All these functions compute distances between rows of the data.

To compute Euclidean distance, you can use the R base *dist*() function, as follow:

`dist.eucl <- dist(df.scaled, method = "euclidean")`

Note that, allowed values for the option method include one of: “euclidean”, “maximum”, “manhattan”, “canberra”, “binary”, “minkowski”.
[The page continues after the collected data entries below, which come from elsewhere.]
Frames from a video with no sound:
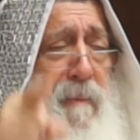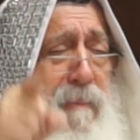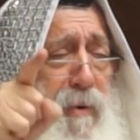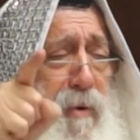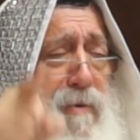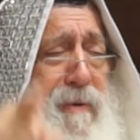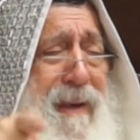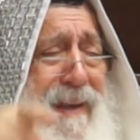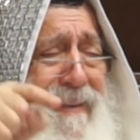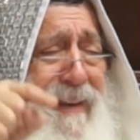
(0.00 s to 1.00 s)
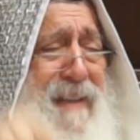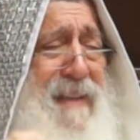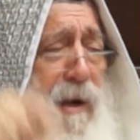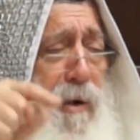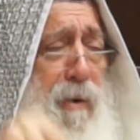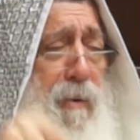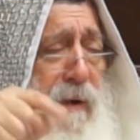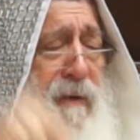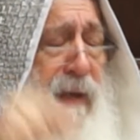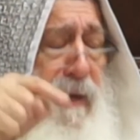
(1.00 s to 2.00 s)
because there is a
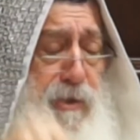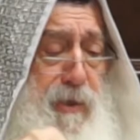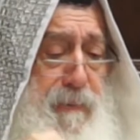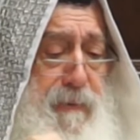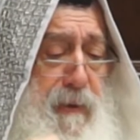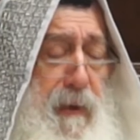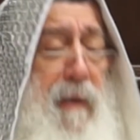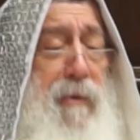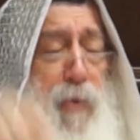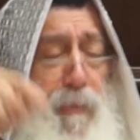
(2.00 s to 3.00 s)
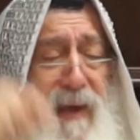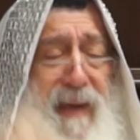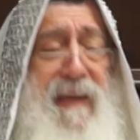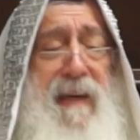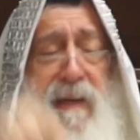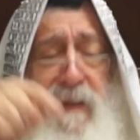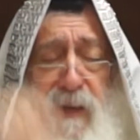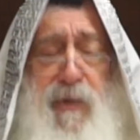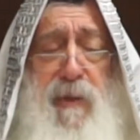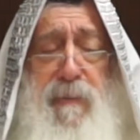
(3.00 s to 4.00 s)
law in Egypt to be a king in
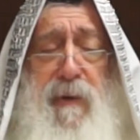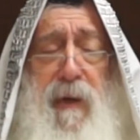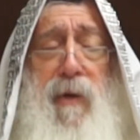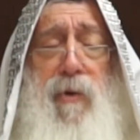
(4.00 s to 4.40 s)
Egypt,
To make it easier to see the distance information generated by the *dist*() function, you can reformat the distance vector into a matrix using the *as.matrix*() function.

```
# Reformat as a matrix
# Subset the first 3 columns and rows and Round the values
round(as.matrix(dist.eucl)[1:3, 1:3], 1)
```

```
## Iowa Rhode Island Maryland
## Iowa 0.0 2.8 4.1
## Rhode Island 2.8 0.0 3.6
## Maryland 4.1 3.6 0.0
```

In this matrix, the value represent the distance between objects. The values on the diagonal of the matrix represent the distance between objects and themselves (which are zero).
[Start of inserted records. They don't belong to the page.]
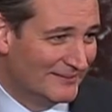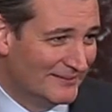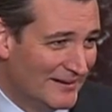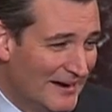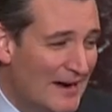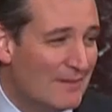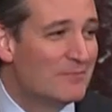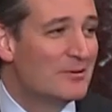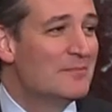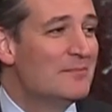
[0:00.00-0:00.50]

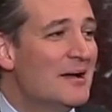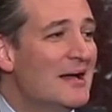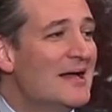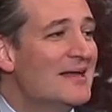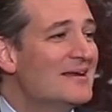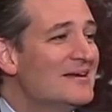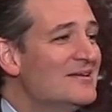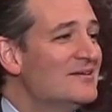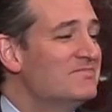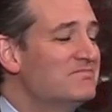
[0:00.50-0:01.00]
I'm
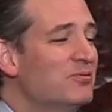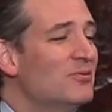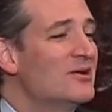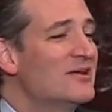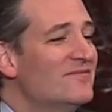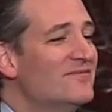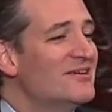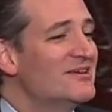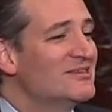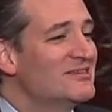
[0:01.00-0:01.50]
reminded of
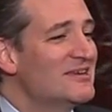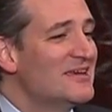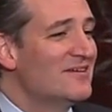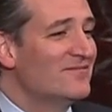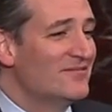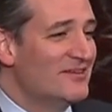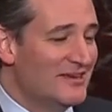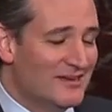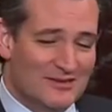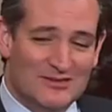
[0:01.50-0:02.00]
previous
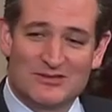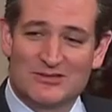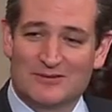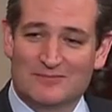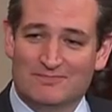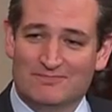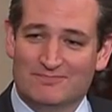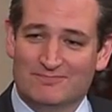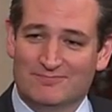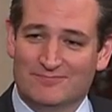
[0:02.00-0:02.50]
evenings,
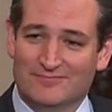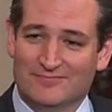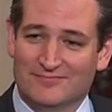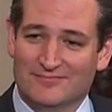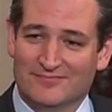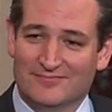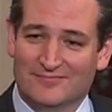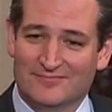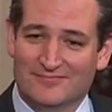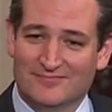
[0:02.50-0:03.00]

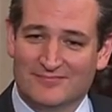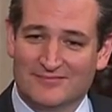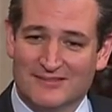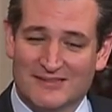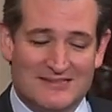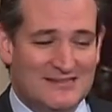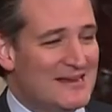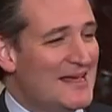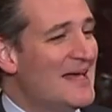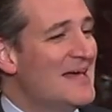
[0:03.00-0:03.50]

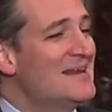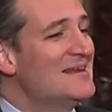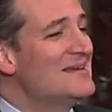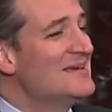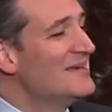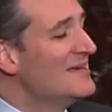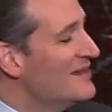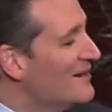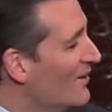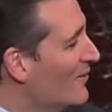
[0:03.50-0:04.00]

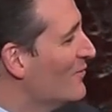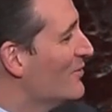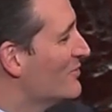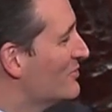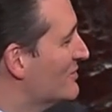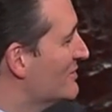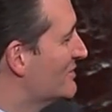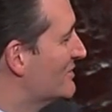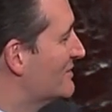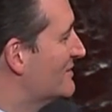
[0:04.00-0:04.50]
standing here
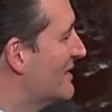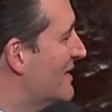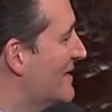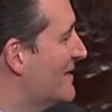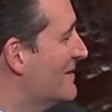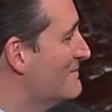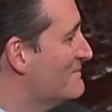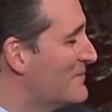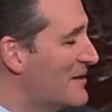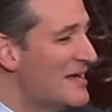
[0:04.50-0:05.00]
with this
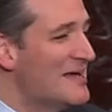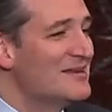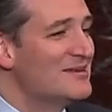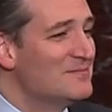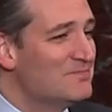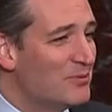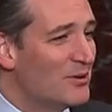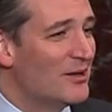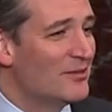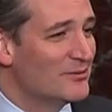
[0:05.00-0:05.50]
same band
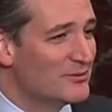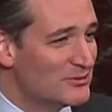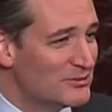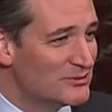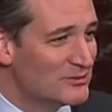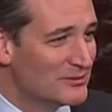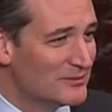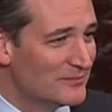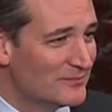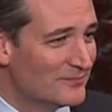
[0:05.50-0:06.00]
of
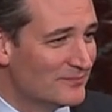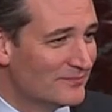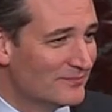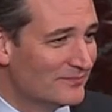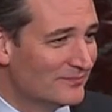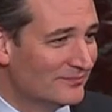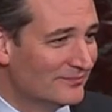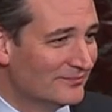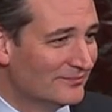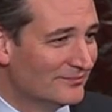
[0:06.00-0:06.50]
brothers
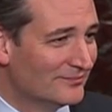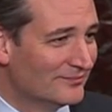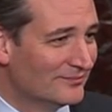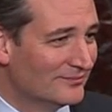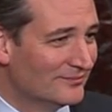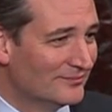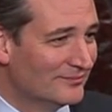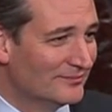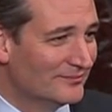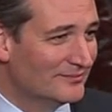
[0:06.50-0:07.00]

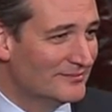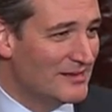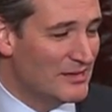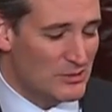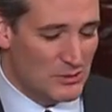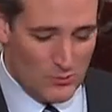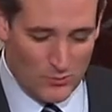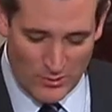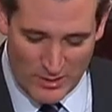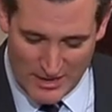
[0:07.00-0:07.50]

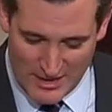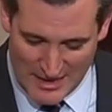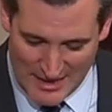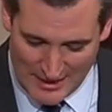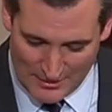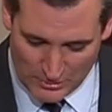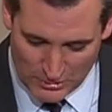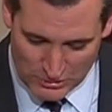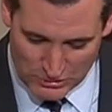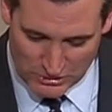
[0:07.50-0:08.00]
in the wee
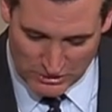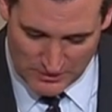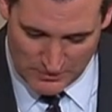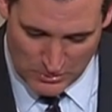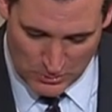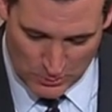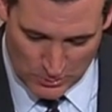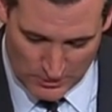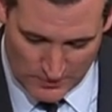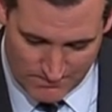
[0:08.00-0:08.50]
hours of the
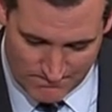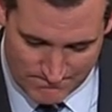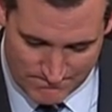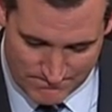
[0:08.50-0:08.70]
morn.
In this data set, the columns are variables. Hence, if we want to compute pairwise distances between variables, we must start by transposing the data to have variables in the rows of the data set before using the *dist*() function. The function *t*() is used for transposing the data.

Correlation-based distances are commonly used in gene expression data analysis.

The function *get_dist*()[*factoextra* package] can be used to compute correlation-based distances. Correlation method can be either *pearson*, *spearman* or *kendall*.

```
# Compute
library("factoextra")
dist.cor <- get_dist(df.scaled, method = "pearson")
# Display a subset
round(as.matrix(dist.cor)[1:3, 1:3], 1)
```

```
## Iowa Rhode Island Maryland
## Iowa 0.0 0.4 1.9
## Rhode Island 0.4 0.0 1.5
## Maryland 1.9 1.5 0.0
```

The function *daisy*() [*cluster* package] provides a solution (*Gower’s metric*) for computing the distance matrix, in the situation where the data contain no-numeric columns.

The R code below applies the *daisy*() function on *flower* data which contains *factor*, *ordered* and *numeric* variables:

```
library(cluster)
# Load data
data(flower)
head(flower, 3)
```

```
## V1 V2 V3 V4 V5 V6 V7 V8
## 1 0 1 1 4 3 15 25 15
## 2 1 0 0 2 1 3 150 50
## 3 0 1 0 3 3 1 150 50
```

```
# Data structure
str(flower)
```

```
## 'data.frame': 18 obs. of 8 variables:
## $ V1: Factor w/ 2 levels "0","1": 1 2 1 1 1 1 1 1 2 2 ...
## $ V2: Factor w/ 2 levels "0","1": 2 1 2 1 2 2 1 1 2 2 ...
## $ V3: Factor w/ 2 levels "0","1": 2 1 1 2 1 1 1 2 1 1 ...
## $ V4: Factor w/ 5 levels "1","2","3","4",..: 4 2 3 4 5 4 4 2 3 5 ...
## $ V5: Ord.factor w/ 3 levels "1"<"2"<"3": 3 1 3 2 2 3 3 2 1 2 ...
## $ V6: Ord.factor w/ 18 levels "1"<"2"<"3"<"4"<..: 15 3 1 16 2 12 13 7 4 14 ...
## $ V7: num 25 150 150 125 20 50 40 100 25 100 ...
## $ V8: num 15 50 50 50 15 40 20 15 15 60 ...
```

```
# Distance matrix
dd <- daisy(flower)
round(as.matrix(dd)[1:3, 1:3], 2)
```

```
## 1 2 3
## 1 0.00 0.89 0.53
## 2 0.89 0.00 0.51
## 3 0.53 0.51 0.00
```

A simple solution for visualizing the distance matrices is to use the function *fviz_dist*() [*factoextra* package]. Other specialized methods, such as agglomerative hierarchical clustering (Chapter @ref(agglomerative-clustering)) or heatmap (Chapter @ref(heatmap)) will be comprehensively described in the dedicated chapters.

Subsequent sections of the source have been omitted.